Saved entries:
══════════════════════════════

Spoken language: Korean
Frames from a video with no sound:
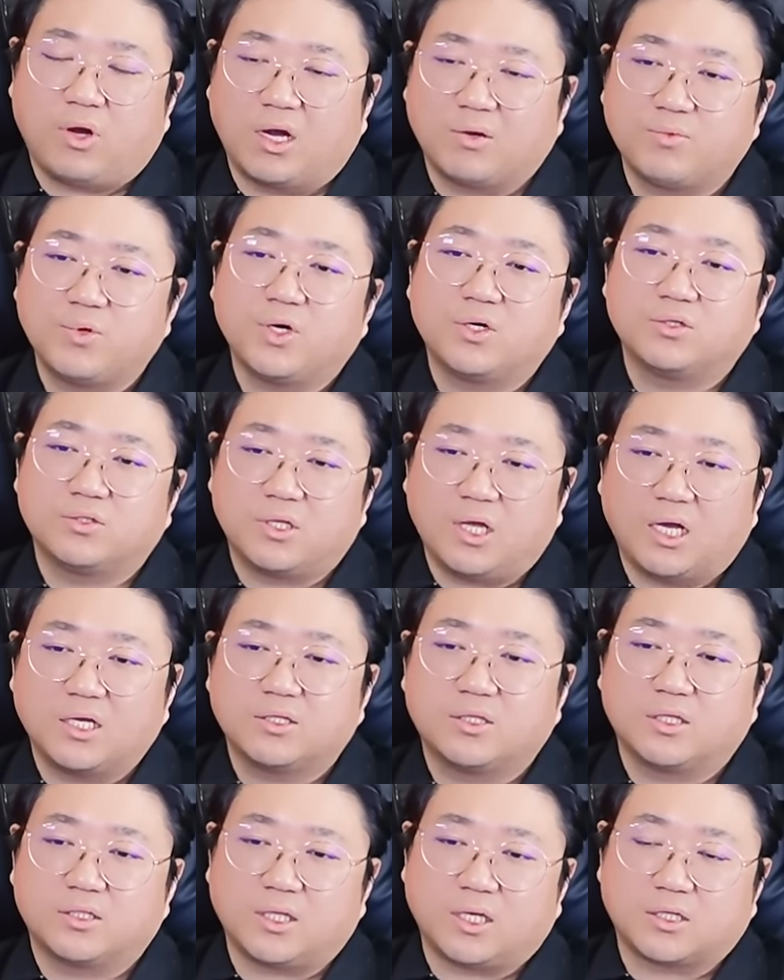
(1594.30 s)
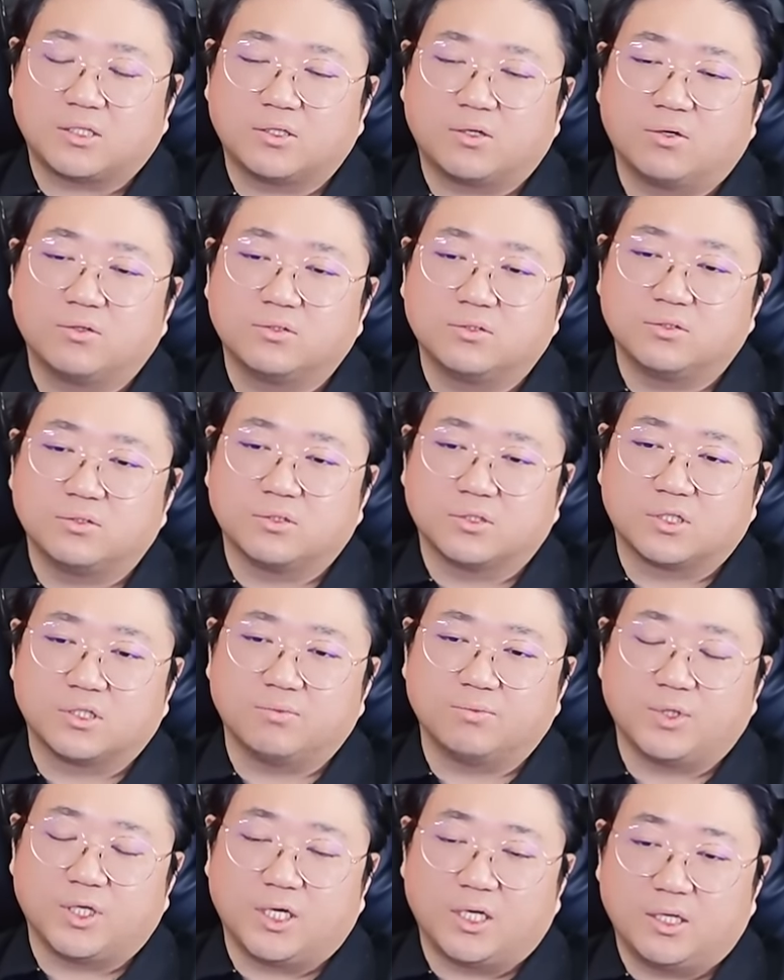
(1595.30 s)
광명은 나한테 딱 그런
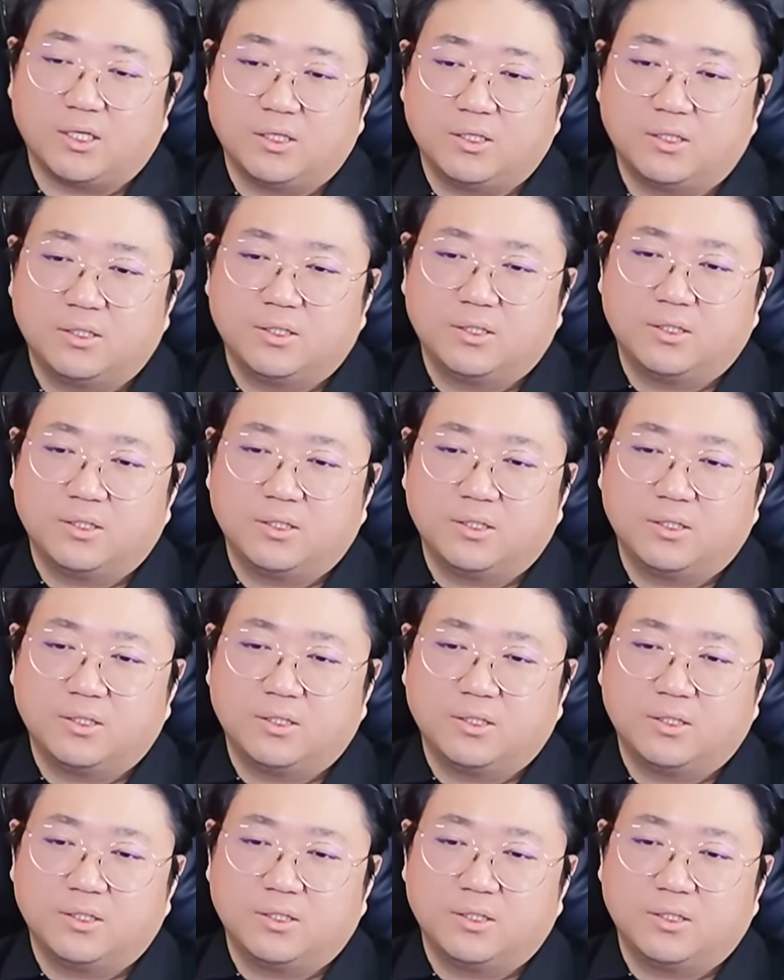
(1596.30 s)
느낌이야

══════════════════════════════

> DIRECTIONS: Restate each entry word for word; omit the pictures.

> RESPONSE AREA:
Spoken language: Korean
Frames from a video with no sound:
(1594.30 s)
(1595.30 s)
광명은 나한테 딱 그런
(1596.30 s)
느낌이야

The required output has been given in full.